Aims: In this post-hoc analysis, we investigated the baseline characteristics (week-0) and change in weight and waist circumference at the end of the open-label lead-in period (week-36) associated with varying degrees of weight regain after tirzepatide withdrawal.
Methods: SURMOUNT-4 participants who achieved ≥10% weight reduction with 36-weeks of tirzepatide treatment (maximally tolerated dose (MTD) of 10 or 15mg) and randomized to placebo (N=308) were included in this post-hoc analysis. Participants’ baseline characteristics and change in weight and waist circumference were calculated descriptively by the degree of weight regain, from Week 36-88, as a percentage of weight reduction, from Week 0-36.

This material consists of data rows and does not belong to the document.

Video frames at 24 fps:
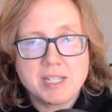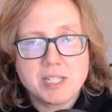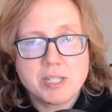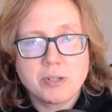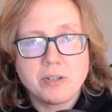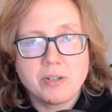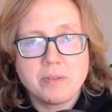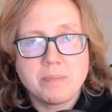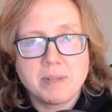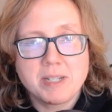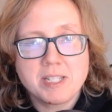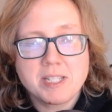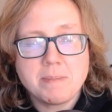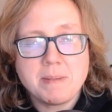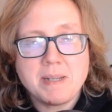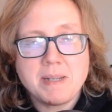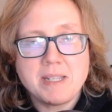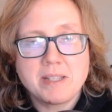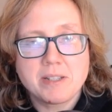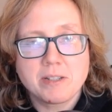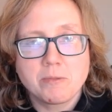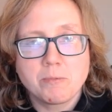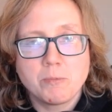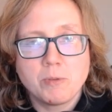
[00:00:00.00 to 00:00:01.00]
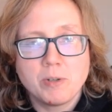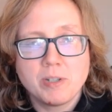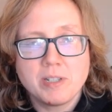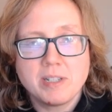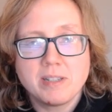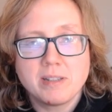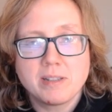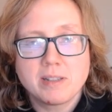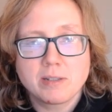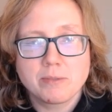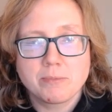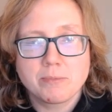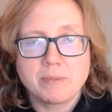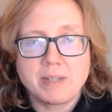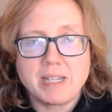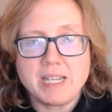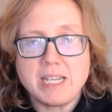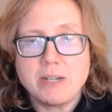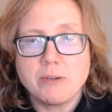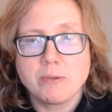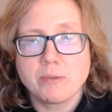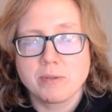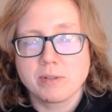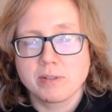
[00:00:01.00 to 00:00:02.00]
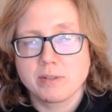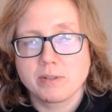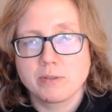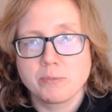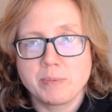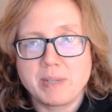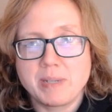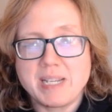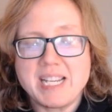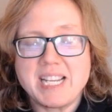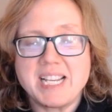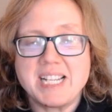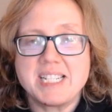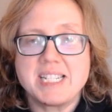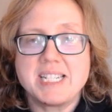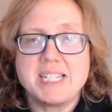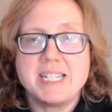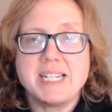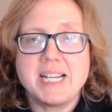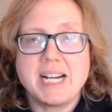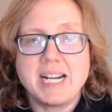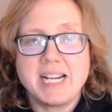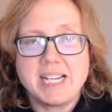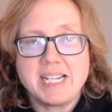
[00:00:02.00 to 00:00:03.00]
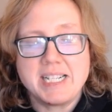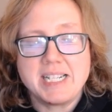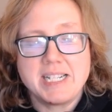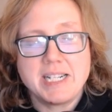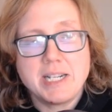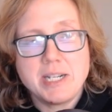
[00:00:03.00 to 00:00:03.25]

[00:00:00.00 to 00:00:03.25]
so it must be either 1 and 3 or 3 and 9.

Results: Participants in the lower weight regain groups exhibited significantly greater mean reductions in weight (%) from the start of the lead-in period to randomization; -23.6%, -23.4%, -22.6% and -18.3% in the <25%, ≥25-<50%, ≥50-<75% and ≥75% groups (p<.001). Greater reduction in mean waist circumference (cm) from the start of the lead-in period to randomization was also observed in participants with lower weight regain; -19.6cm, -20.0cm, -17.9cm and –16.2cm in the <25%, ≥25-<50%, ≥50-<75% and ≥75% groups (p=.022).
Participants had no significant differences across weight regain groups in demographic or baseline clinical characteristics.
Conclusion: In this post-hoc analysis of participants who were withdrawn from treatment with tirzepatide in the SURMOUNT-4 clinical trial, participants with less body weight regain demonstrated greater reductions in body weight and waist circumference during the initial open-label lead-in period. There were no significant differences in baseline demographic or clinical characteristics across groups with different degrees of weight regain. These findings are consistent with the multifactorial and complex nature of obesity.